According to Regnér, the changing political landscape has prevented leaders from holding another global event since then “After 1995, the resistance against gender equality has been pretty fierce,” she reflects.

UN Women has been charting the progress made in the field of women’s rights for the past 25 years. Regnér believes that while discussions have become more frequent, not enough action has been taken.

“There is still a big power gap between women and men. When we measured the implementation and developments for the last 25 years, we saw that there have certainly been some gains in gender equality across the world. Some political steps have been taken, but implementation has been lagging due to lack of funds and lack of political will.”

 

Deputy Executive Director of UN Women Åsa Regnér believes the forum has the potential to bring about real change

 

“About a 100 countries improved their legislation on violence against women in the last 10 years, but almost no countries funded that legislation enough or put structures in place to transform the legislation into reality,” she continues.
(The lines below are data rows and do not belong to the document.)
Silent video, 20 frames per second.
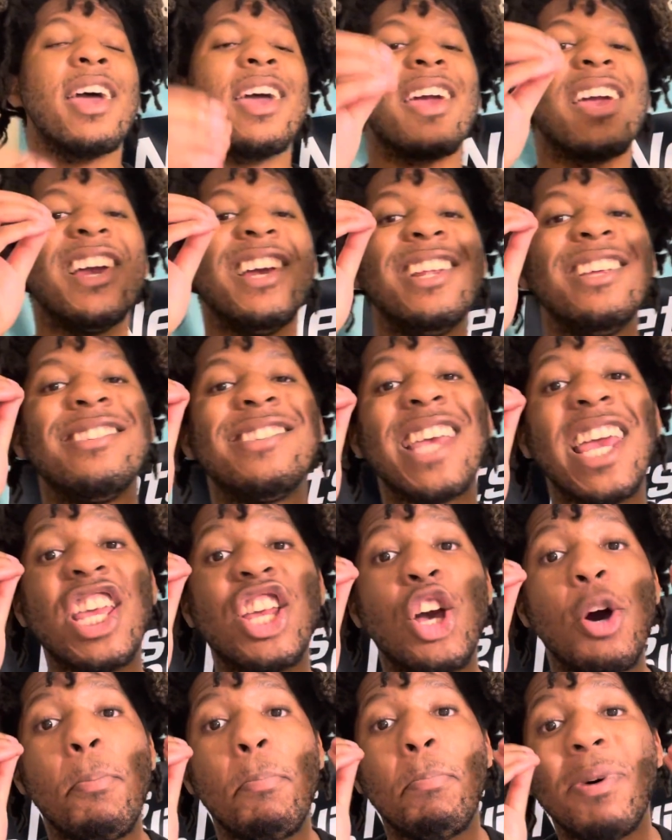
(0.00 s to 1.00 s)
It is a
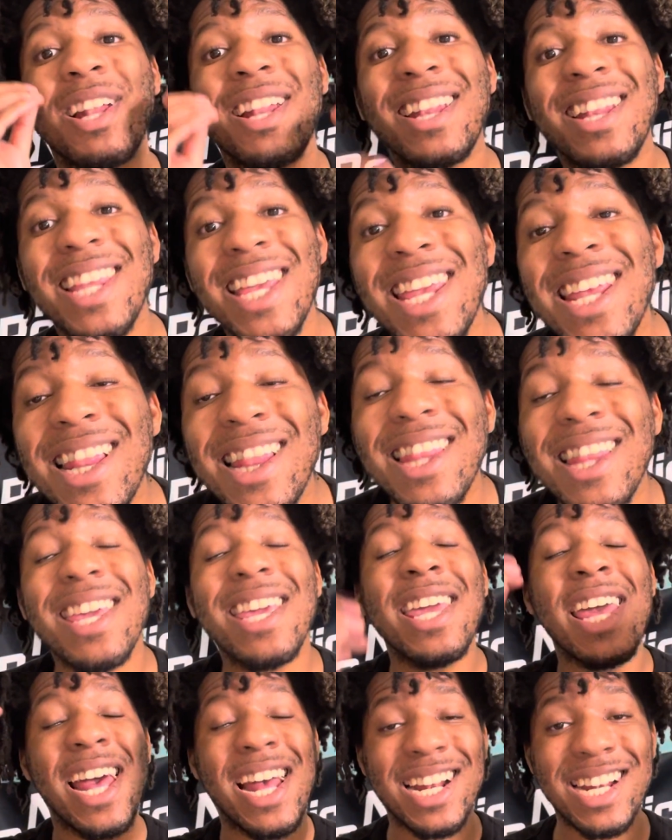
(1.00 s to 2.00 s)

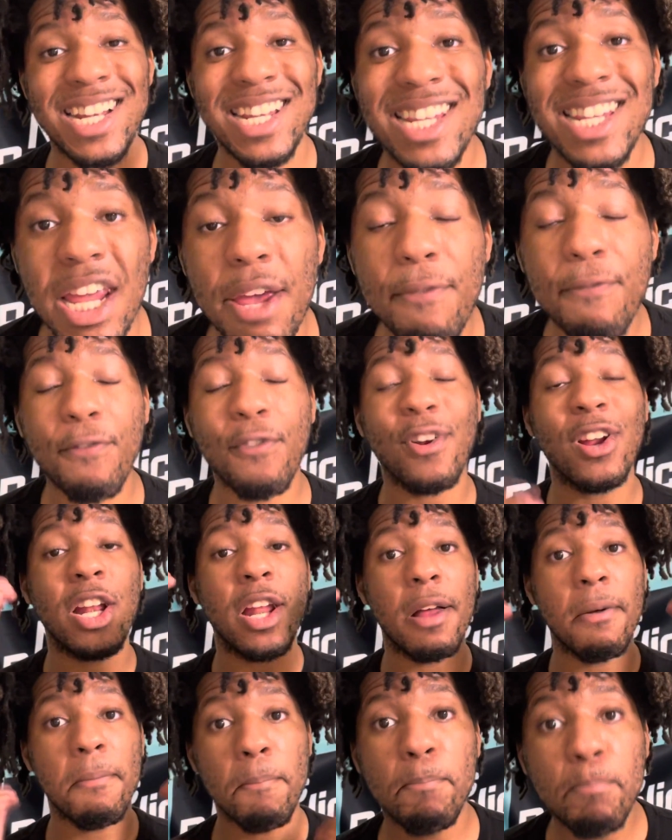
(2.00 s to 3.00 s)
completely different
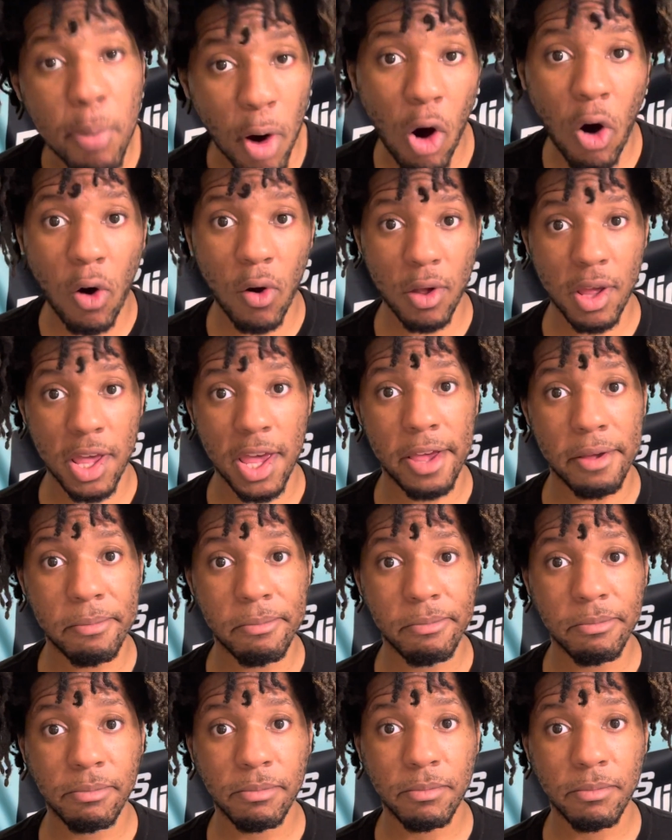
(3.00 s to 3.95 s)
ball game.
The forum will discuss how to ensure that legislation and other measures are put into practice. “Only then can we change women and girl’s lives,” asserts Regnér. “It will actually lead to monitored action.”

The 1995 conference did not cover concerns related to the digital domain, as the field was restricted and not as wide-ranging then. This year’s forum, which is taking place at the Carrousel du Louvre in Paris, will include the fiercely debated issue of online violence and misogyny, which will be addressed by the action coalition on tech and innovation as well as the coalition on gender-based violence.   
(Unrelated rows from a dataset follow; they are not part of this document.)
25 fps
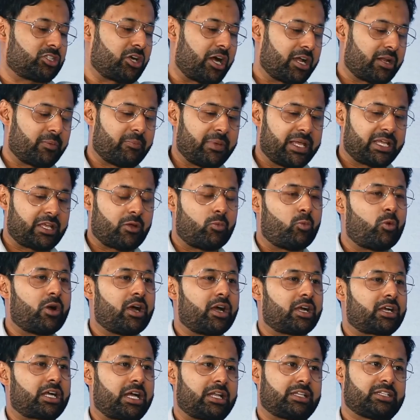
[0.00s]
try to make it
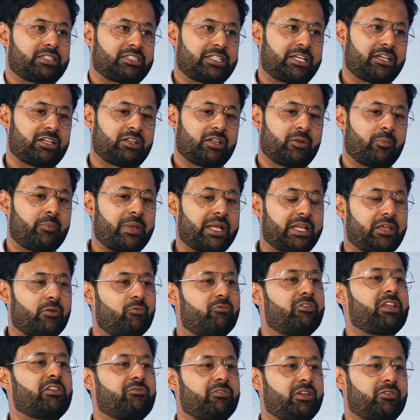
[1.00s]
work. As I said, make
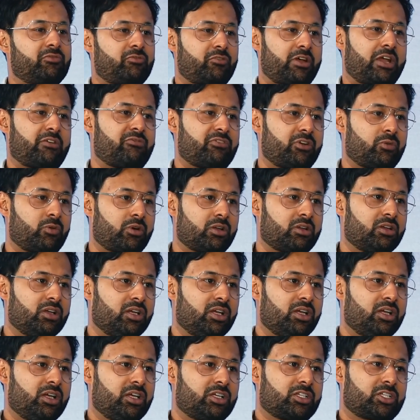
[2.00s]
it win-win for everyone
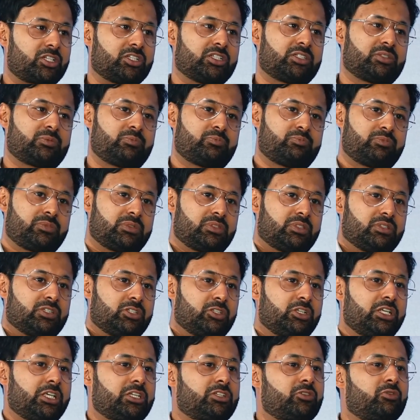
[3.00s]
because
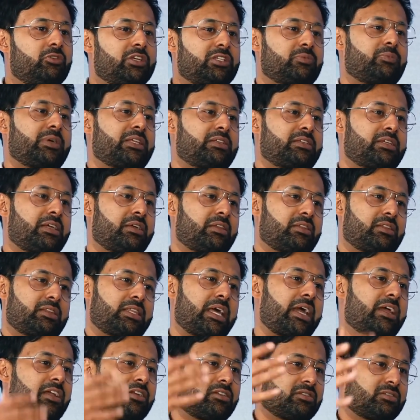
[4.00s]
you need to risk
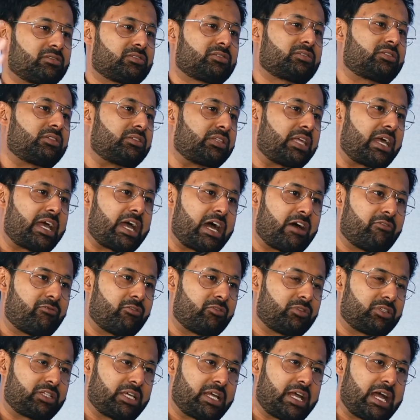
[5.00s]
mitigate. They
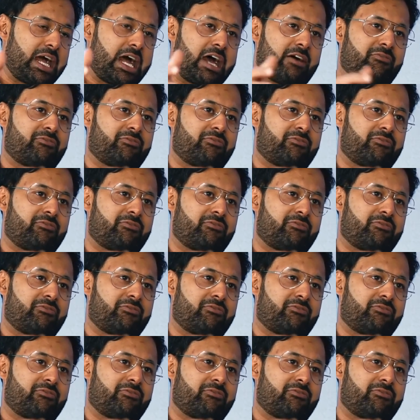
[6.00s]
have their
Finland has a dismal track record on domestic violence, and while it has chosen to focus on gender equality in the digital space, its participation in the forum reportedly reflects its support for all the issues covered, including violence against women. 

“Unfortunately, no country has eliminated violence against women, despite it being a global and national goal for a very long time,” says Regnér, who believes that Finland needs to focus more on initiatives that emphasise prevention. 

The Generation Equality Forum—which Regnér says is not a typical UN conference as it will involve discussions and debates between member states who wish to support the cause, rather than negotiations—will also tackle issues related to the ongoing COVID-19 crisis.  

“COVID has meant a tremendous setback for gender equality.” reveals Regnér. “Economic gaps between men and women have increased.” She adds that while women have been hit especially hard by the socioeconomic consequences of the pandemic (rising domestic violence and unemployment rates that are higher than that of men, for instance), governments have failed to adequately take their needs into account when responding to the crisis.

“In measures that were presented in the response packages last year, only about 20 per cent of the measures were concretely geared towards women’s situations.”

Another key concern that will likely be covered by the tech and innovation action coalition is the alarming trend of increasing child marriages in developing countries. “Child marriage became what we call a negative coping strategy, when girls had to leave school because they didn’t have access to online education,” Regnér explains. 

While the idea for the Generation Equality Forum was conceived before the COVID-19 crisis hit, Regnér feels that it is “more necessary than ever,” given the far-reaching consequences of the pandemic.

“What we want to achieve with Generation Equality is that governments learn even more from each other. We want to create a systematic platform where countries can learn from the private sector and vice versa, but also from each other,” she says. 

Marin, who spoke at the forum on Wednesday, has affirmed Finland’s commitment to provide more funding and support to further the cause of gender equality.